Problem description: Reproduce the listing in full. Omit the pictures.

Source data:
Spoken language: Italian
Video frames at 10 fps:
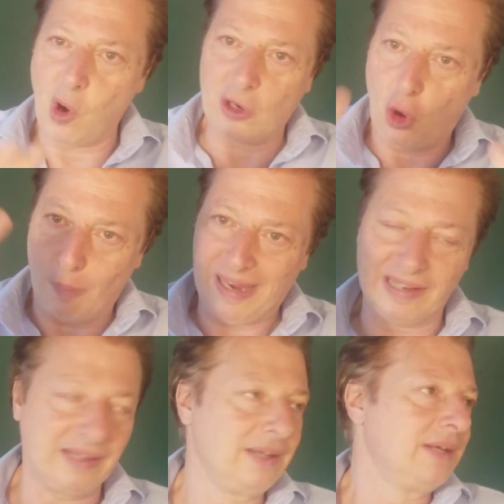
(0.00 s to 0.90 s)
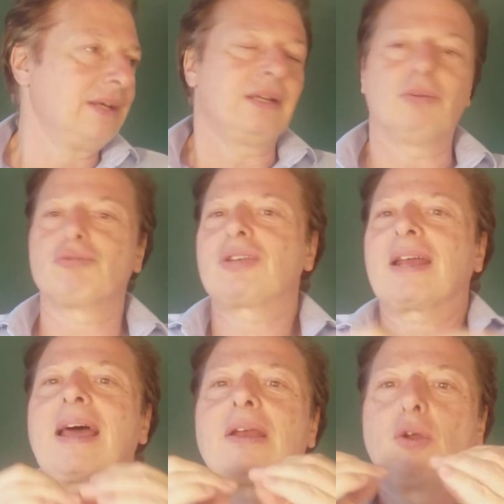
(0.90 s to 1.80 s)
anomale, non
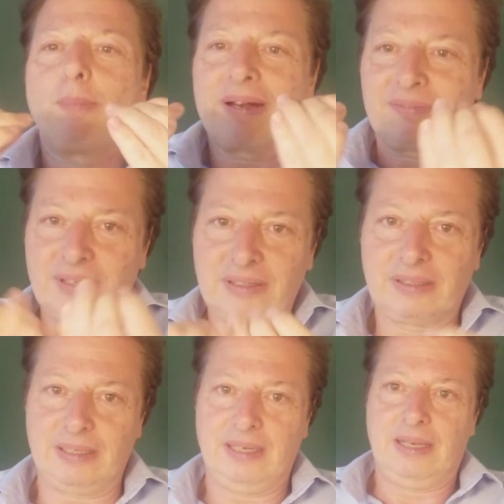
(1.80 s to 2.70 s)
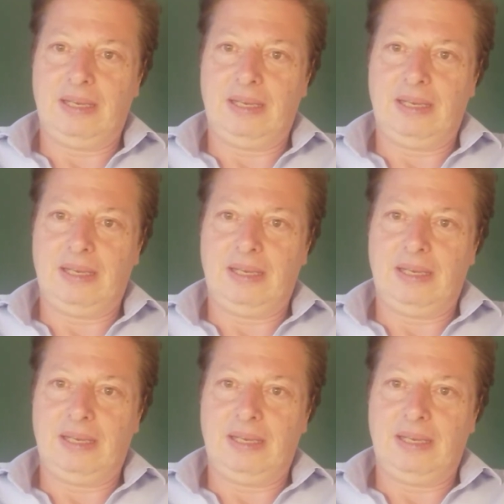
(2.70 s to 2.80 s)
saranno partite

Answer to the exercise:
Spoken language: Italian
Video frames at 10 fps:
(0.00 s to 0.90 s)
(0.90 s to 1.80 s)
anomale, non
(1.80 s to 2.70 s)
(2.70 s to 2.80 s)
saranno partite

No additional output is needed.